One of the limitations of studies of this type is the difficulty in determining who benefits when the cost of health care is reduced. Ultimately, it is desirable to make the best use of the limited resources spent on health care. Perverse incentives exist in many parts of the health care system where daily room rates and fees for service payment models exist. When reimbursement is based on services provided, rather than outcomes, it is difficult to use cost savings that result from improvements in care to cost-justify investments in technologies that can improve efficiency and quality.

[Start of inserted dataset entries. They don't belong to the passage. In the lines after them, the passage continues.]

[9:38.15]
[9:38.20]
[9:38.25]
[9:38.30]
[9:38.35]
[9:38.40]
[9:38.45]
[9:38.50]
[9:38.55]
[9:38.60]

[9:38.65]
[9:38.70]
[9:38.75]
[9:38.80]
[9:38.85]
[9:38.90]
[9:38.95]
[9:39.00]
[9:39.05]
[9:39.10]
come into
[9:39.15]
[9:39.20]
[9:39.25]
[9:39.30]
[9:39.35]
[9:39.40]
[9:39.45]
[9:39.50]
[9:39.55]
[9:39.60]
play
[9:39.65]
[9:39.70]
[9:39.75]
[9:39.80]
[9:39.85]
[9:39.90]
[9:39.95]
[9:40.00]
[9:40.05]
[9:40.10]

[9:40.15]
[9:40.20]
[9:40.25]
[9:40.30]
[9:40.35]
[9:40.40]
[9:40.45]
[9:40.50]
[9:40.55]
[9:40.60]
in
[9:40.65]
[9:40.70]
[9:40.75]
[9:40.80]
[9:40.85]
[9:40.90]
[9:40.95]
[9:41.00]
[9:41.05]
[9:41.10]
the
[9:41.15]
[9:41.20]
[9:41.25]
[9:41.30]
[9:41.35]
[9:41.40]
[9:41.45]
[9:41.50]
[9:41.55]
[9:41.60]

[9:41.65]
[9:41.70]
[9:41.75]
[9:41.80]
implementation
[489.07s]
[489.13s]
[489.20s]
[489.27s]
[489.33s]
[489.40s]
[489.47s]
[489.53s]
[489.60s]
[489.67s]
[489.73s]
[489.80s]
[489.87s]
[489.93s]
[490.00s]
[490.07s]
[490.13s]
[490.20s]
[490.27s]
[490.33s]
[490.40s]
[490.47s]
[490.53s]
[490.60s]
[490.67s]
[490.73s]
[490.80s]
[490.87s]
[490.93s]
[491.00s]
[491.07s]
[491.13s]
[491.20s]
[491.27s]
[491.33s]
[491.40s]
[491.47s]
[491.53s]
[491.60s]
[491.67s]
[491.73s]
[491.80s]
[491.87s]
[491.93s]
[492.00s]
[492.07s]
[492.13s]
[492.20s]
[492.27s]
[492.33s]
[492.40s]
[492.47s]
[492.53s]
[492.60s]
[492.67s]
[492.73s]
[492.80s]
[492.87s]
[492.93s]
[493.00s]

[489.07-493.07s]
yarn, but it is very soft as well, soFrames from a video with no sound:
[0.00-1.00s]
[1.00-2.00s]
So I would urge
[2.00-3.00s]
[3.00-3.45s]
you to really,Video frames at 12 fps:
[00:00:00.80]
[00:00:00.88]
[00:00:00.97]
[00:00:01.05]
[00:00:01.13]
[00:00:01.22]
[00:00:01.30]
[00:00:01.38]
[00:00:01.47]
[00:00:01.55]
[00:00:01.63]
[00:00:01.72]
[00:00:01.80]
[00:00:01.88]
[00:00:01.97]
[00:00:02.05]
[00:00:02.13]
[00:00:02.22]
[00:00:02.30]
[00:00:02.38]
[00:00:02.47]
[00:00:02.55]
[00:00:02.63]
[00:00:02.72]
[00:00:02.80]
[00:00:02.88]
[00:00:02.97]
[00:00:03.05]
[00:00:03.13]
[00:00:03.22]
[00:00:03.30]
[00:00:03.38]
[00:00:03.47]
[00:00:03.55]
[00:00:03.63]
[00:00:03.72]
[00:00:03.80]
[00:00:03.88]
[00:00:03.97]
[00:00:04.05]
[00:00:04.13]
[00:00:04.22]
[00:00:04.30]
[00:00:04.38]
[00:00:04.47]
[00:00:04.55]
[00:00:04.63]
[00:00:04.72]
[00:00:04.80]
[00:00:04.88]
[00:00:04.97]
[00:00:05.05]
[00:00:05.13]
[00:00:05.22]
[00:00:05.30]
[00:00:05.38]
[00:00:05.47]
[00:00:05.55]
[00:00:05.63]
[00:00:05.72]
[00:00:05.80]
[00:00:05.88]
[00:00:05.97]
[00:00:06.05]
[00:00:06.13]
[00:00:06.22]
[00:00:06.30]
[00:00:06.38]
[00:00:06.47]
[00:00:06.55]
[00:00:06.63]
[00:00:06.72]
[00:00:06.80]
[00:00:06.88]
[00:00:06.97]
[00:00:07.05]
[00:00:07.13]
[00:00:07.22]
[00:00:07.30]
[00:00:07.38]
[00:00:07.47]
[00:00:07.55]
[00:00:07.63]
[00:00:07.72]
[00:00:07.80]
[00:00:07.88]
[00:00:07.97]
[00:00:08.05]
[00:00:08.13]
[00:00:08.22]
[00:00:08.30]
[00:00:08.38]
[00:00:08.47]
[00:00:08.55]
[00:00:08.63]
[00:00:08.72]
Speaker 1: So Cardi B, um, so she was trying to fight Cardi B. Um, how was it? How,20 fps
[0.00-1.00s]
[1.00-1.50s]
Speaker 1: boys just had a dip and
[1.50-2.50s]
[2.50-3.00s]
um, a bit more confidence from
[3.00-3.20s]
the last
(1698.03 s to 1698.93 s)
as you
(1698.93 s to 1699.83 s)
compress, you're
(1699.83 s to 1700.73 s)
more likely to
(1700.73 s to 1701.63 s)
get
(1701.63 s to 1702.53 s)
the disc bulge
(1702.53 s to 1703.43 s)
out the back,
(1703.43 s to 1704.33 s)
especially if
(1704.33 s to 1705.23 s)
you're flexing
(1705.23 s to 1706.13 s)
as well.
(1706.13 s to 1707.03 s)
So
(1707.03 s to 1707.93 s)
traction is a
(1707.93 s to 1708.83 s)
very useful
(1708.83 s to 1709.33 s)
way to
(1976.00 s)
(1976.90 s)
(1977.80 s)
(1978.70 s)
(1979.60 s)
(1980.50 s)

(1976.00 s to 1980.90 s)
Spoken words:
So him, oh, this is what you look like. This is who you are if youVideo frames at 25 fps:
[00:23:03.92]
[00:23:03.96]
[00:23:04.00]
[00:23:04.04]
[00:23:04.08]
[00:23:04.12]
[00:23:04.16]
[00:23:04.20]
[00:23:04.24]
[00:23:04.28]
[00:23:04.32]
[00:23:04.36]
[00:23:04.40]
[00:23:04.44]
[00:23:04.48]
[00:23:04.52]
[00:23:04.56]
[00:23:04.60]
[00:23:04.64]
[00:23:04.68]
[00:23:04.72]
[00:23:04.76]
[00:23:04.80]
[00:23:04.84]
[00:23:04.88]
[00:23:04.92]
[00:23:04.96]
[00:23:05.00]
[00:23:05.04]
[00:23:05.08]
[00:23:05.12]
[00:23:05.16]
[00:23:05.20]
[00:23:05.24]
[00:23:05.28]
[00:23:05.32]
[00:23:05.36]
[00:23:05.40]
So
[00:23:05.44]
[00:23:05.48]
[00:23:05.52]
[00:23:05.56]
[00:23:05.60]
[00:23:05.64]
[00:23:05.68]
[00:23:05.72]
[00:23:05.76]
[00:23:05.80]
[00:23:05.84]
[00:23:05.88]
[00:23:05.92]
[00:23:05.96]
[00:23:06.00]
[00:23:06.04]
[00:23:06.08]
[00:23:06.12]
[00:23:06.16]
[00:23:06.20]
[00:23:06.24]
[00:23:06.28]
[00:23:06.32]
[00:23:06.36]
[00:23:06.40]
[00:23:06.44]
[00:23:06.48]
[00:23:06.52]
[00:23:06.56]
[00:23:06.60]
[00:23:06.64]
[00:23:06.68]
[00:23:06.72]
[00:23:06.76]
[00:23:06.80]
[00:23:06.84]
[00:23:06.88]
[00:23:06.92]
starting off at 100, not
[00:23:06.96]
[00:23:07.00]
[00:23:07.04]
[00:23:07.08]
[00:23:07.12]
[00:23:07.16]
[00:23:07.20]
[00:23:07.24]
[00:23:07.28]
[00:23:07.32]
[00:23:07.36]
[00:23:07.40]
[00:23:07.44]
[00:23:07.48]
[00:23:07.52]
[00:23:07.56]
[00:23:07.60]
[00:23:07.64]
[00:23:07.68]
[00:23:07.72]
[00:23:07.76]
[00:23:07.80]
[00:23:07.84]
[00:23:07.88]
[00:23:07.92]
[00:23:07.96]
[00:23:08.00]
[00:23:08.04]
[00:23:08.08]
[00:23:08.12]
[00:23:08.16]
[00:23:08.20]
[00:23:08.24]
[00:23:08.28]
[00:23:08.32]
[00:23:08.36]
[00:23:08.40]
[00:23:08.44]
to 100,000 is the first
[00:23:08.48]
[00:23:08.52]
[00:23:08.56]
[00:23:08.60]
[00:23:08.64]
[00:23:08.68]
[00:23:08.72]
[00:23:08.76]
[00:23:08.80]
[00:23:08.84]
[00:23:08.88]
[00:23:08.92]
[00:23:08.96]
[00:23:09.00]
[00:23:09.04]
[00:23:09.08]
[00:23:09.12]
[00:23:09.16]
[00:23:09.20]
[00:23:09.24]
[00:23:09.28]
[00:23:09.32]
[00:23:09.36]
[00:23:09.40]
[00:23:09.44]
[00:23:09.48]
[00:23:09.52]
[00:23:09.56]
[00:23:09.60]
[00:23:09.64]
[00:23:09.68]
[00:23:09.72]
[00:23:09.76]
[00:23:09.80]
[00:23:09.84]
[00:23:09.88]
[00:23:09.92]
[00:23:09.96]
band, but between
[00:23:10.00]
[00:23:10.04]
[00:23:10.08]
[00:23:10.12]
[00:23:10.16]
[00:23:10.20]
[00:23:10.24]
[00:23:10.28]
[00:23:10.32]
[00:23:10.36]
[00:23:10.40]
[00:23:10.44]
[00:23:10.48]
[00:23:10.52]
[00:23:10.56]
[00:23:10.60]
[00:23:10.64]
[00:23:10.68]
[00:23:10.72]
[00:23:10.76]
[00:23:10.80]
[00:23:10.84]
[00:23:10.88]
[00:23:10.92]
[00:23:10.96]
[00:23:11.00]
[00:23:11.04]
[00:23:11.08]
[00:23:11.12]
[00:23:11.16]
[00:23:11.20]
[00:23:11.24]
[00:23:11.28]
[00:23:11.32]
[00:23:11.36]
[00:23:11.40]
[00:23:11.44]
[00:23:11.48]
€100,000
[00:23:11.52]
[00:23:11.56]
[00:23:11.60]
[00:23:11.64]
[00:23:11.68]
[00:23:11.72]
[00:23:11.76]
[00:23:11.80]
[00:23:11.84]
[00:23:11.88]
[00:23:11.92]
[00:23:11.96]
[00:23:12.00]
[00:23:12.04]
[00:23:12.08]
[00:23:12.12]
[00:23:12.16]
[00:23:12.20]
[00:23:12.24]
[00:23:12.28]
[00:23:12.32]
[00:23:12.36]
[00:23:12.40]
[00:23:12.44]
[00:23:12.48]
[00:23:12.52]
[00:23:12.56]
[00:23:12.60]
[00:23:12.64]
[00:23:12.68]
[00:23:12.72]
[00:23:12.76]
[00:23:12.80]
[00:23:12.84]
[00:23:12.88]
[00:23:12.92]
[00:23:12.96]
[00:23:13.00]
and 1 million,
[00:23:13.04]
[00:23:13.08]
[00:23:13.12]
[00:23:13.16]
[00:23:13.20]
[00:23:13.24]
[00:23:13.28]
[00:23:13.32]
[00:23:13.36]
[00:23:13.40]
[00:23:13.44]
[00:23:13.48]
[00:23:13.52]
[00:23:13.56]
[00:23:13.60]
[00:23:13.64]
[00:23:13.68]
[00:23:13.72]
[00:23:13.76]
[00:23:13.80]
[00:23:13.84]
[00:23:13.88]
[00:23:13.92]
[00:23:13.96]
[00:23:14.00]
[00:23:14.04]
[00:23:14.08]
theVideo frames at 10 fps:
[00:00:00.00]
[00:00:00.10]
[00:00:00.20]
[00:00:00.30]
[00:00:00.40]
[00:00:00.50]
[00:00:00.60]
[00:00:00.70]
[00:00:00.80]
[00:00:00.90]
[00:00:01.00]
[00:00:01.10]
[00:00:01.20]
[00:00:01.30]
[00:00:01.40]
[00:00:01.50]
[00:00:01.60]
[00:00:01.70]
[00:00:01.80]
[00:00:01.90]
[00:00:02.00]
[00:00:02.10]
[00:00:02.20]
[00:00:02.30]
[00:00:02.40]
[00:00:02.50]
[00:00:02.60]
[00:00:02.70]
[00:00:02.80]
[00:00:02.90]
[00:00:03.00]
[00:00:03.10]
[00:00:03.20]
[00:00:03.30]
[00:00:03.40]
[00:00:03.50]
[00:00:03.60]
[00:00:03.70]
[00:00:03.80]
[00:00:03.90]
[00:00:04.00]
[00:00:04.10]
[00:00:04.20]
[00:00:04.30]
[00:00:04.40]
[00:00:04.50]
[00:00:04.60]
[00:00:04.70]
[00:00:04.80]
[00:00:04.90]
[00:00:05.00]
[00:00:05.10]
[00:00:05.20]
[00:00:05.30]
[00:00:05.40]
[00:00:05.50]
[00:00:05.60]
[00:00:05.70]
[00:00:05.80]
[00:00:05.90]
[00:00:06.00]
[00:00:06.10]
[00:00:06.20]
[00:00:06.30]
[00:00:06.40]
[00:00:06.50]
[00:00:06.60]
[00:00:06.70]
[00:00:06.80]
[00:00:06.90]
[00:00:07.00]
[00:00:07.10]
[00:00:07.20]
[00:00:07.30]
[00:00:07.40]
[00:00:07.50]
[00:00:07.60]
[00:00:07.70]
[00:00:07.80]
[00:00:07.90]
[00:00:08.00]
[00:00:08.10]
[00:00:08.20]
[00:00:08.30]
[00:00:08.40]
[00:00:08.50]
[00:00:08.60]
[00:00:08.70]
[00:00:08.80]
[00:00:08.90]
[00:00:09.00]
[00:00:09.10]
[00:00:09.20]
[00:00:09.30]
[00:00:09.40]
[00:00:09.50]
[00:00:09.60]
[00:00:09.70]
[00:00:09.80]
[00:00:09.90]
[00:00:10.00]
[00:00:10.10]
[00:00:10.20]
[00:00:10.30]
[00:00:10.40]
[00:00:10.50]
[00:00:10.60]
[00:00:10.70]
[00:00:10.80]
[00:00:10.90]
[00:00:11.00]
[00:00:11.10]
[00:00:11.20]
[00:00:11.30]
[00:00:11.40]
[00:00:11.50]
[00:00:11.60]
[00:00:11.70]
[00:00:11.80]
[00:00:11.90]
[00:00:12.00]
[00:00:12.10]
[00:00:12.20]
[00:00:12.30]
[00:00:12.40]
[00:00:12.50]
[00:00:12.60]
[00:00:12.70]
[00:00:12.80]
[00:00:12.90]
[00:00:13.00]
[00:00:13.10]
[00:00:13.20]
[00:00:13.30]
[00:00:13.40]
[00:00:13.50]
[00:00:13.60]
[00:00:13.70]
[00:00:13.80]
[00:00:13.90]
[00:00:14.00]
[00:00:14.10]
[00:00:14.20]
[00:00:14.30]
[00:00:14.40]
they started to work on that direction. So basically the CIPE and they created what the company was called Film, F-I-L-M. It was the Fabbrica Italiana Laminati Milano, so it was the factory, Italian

Another limitation of this study is that it evaluated only one robotic technology. There are many technologies available, and each of them has different features that create different potential error points and probabilities of error at each step in the process. Cost savings estimates from this simulation cannot be applied to other versions of this technology. Additional simulations and a study of similar technologies such as IVStation and Intelli-FillIV should be conducted as a continuation of this inquiry.

Conclusions

The use of a robotic device can reduce health care costs by preventing errors that can cause adverse drug events. Health care technology such as robotic preparation of sterile medication doses play a key role in improving care and patient safety, but one must always be aware of the opportunity costs of these investments. Resources spent in implementing a specific technology preclude expenditures on other innovations that might have a greater impact on patient outcomes.